Climate change and a patchwork of human factors led to Pakistan floods: Report
|

By Seth Borenstein in New York
Climate change may have increased rainfall by up to 50 per cent in two southern Pakistan provinces, but global warming was not the biggest cause of catastrophic flooding that has killed more than 1500 people, a new study says.
Pakistan’s overall vulnerability, including people living in harm’s way, is the chief factor in the disaster that at one point submerged a third of the country.
But human-caused “climate change also plays a really important role here”, according to the study’s senior author Friederike Otto, a climate scientist at Imperial College of London.
There are many ingredients to the ongoing humanitarian crisis – some meteorological, some economic, some societal, some historic and construction oriented.
With such complications and limitations, the team of international scientists looking at the disaster could not quantify how much climate change had increased the likelihood and frequency of the flooding.
The study was released on Thursday but has not yet been peer reviewed.
What happened “would have been a disastrously high rainfall event without climate change, but it’s worse because of climate change”, Otto said.
“And especially in this highly vulnerable region, small changes matter a lot.”
But other human factors that put people in harm’s way and were not adequate to control the water were even bigger influences.

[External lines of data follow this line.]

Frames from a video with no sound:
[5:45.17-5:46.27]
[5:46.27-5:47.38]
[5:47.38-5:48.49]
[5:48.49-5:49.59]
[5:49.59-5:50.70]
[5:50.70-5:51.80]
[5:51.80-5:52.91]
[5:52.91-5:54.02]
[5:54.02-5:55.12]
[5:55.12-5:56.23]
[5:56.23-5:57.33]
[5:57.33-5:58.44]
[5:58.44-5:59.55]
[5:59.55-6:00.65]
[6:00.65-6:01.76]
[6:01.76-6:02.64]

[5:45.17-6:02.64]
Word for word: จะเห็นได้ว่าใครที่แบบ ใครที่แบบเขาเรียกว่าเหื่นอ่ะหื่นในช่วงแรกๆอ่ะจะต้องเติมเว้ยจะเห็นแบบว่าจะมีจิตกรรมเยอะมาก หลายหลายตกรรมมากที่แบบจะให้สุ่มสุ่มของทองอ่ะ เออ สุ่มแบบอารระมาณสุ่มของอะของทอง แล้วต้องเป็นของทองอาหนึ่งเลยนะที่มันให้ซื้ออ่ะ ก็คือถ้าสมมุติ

“This disaster was the result of vulnerability that was constructed over many, many years,” study team member Ayesha Siddiqi, of the University of Cambridge, said.

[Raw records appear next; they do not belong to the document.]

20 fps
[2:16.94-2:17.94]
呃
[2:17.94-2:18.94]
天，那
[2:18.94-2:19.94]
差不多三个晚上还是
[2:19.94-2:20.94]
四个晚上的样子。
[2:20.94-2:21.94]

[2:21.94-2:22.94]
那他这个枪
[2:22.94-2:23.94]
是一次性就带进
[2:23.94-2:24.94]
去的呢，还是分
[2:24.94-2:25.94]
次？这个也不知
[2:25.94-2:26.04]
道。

August rainfall in the Sindh and Balochistan provinces – together nearly the size of Spain – was eight and nearly seven times normal amounts respectively, while the country as a whole had three-and-a-half times its normal rainfall, according to the report by World Weather Attribution (WWA).

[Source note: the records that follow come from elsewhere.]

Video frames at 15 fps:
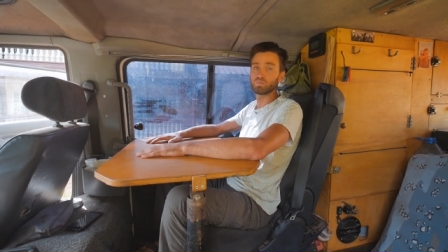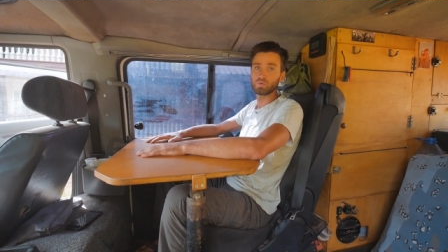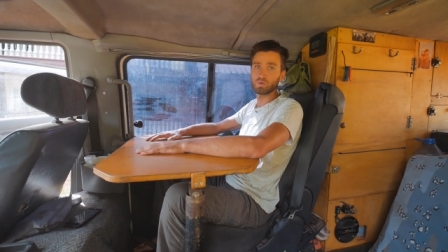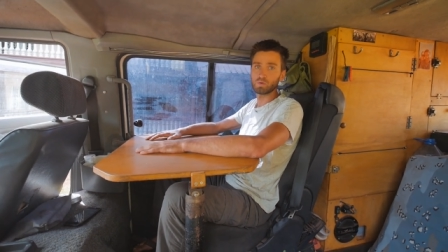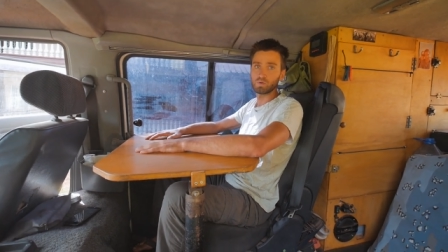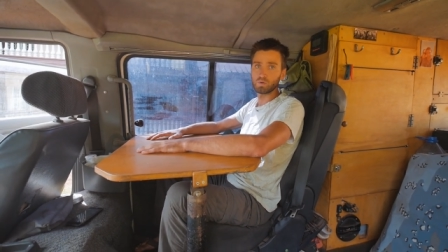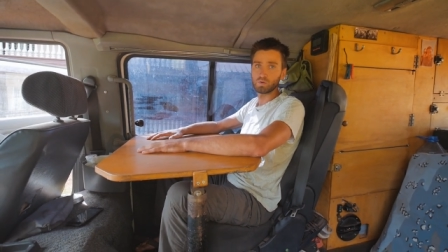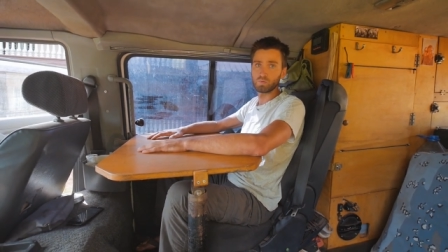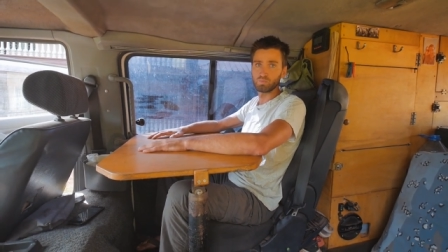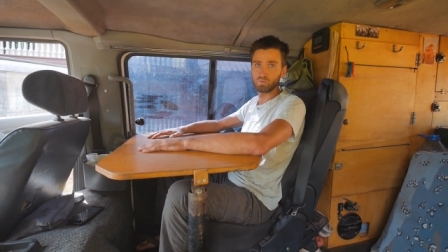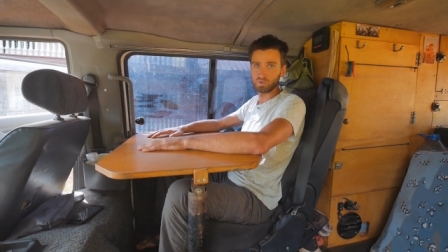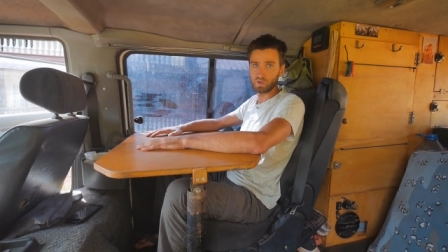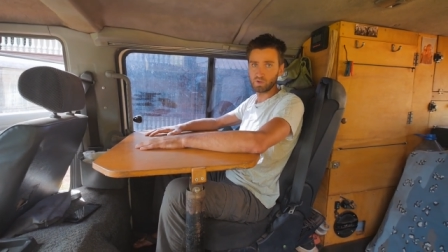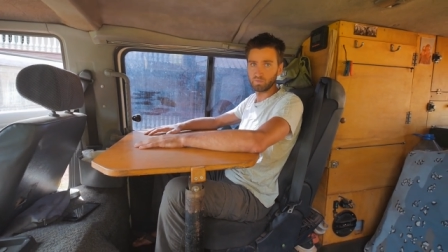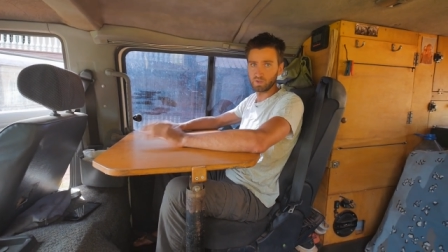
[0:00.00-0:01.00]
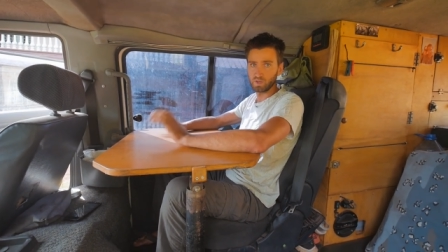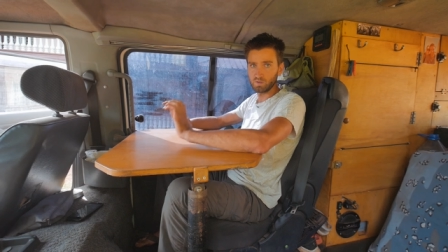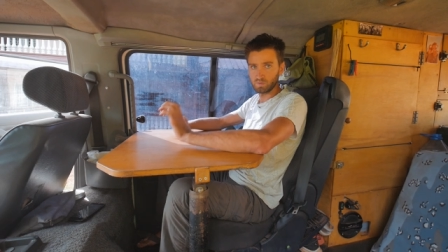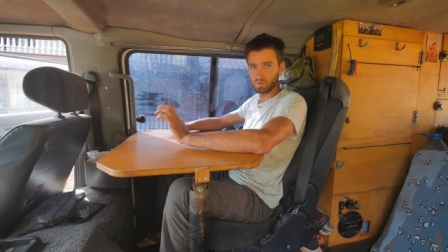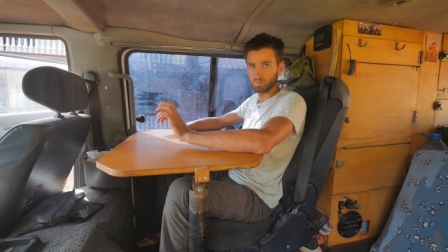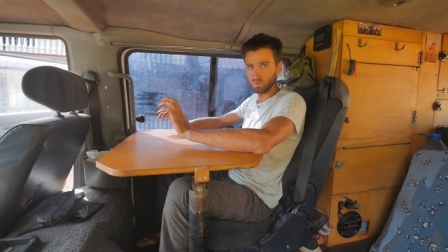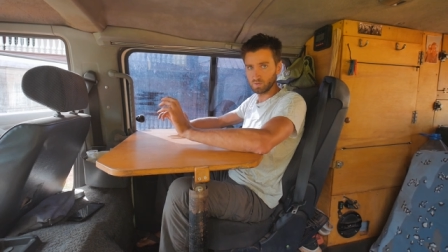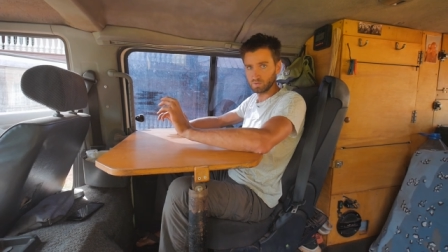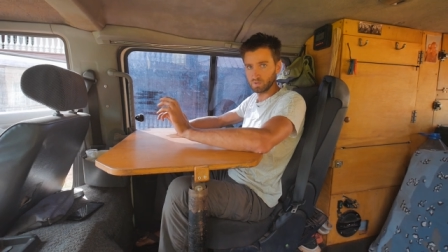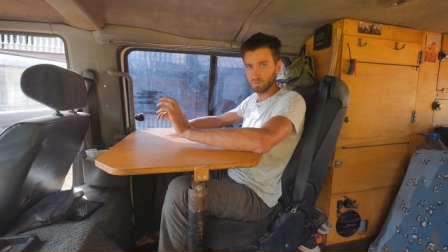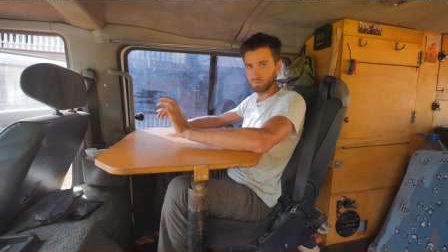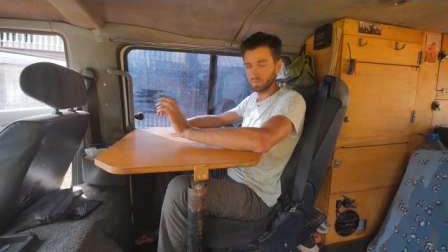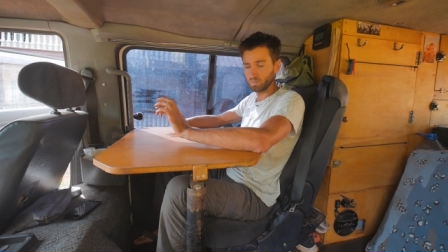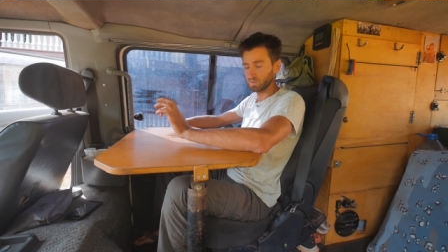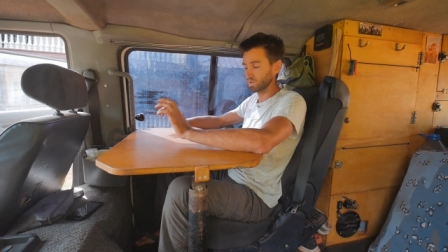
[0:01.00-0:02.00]
pour, pour travailler avec mon
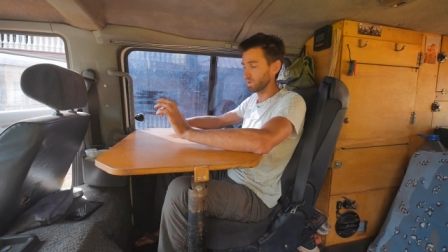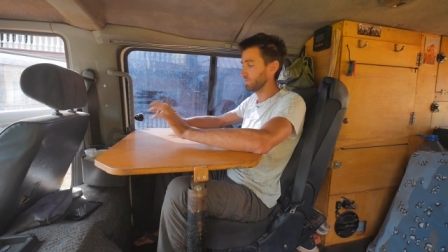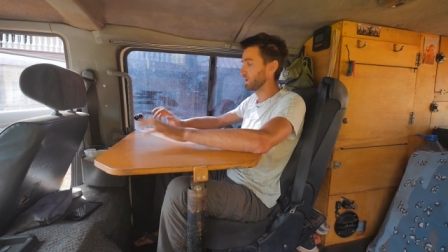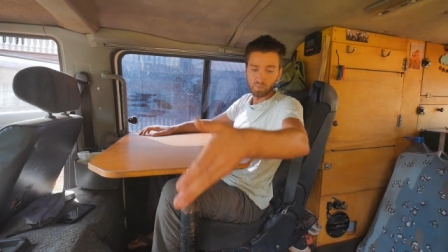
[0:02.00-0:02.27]
ordinateur portable.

The WWA is a collection of mostly volunteer scientists from around the world who do real-time studies of extreme weather to look for the fingerprints of climate change.
The team looked at the two provinces over five days and saw an increase of up to 50 per cent in the intensity of rainfall that was probably due to climate change.
They also looked at the entire Indus region over two months and saw up to a 30 per cent increase in rainfall there.
The scientists not only examined records of past rains, which only go back to 1961, but used computer simulations to compare what happened last month to what would have happened in a world without heat-trapping gases from the burning of coal, oil and natural gas.
That difference is what they could attribute to climate change.
Study co-author Fahad Saeed, a scientist at Climate Analytics and the Centre for Climate Change and Sustainable Development in Islamabad, Pakistan, said numerous factors made this monsoon season much wetter than normal.
Those factors included a La Nina weather event, the natural cooling of part of the Pacific that alters weather worldwide.
But other factors had the signature of climate change, Saeed said.
A heat wave in the region earlier in the northern summer – which was made 30 times more likely because of climate change – increased the differential between land and water temperatures.
That differential determines how much moisture goes from the ocean to the monsoon and means more of it drops.
“Pakistan has not contributed much in terms of causing global climate change, but sure is having to deal with a massive amount of climate change consequences,” University of Michigan environment dean Jonathan Overpeck, who was not part of the study, said.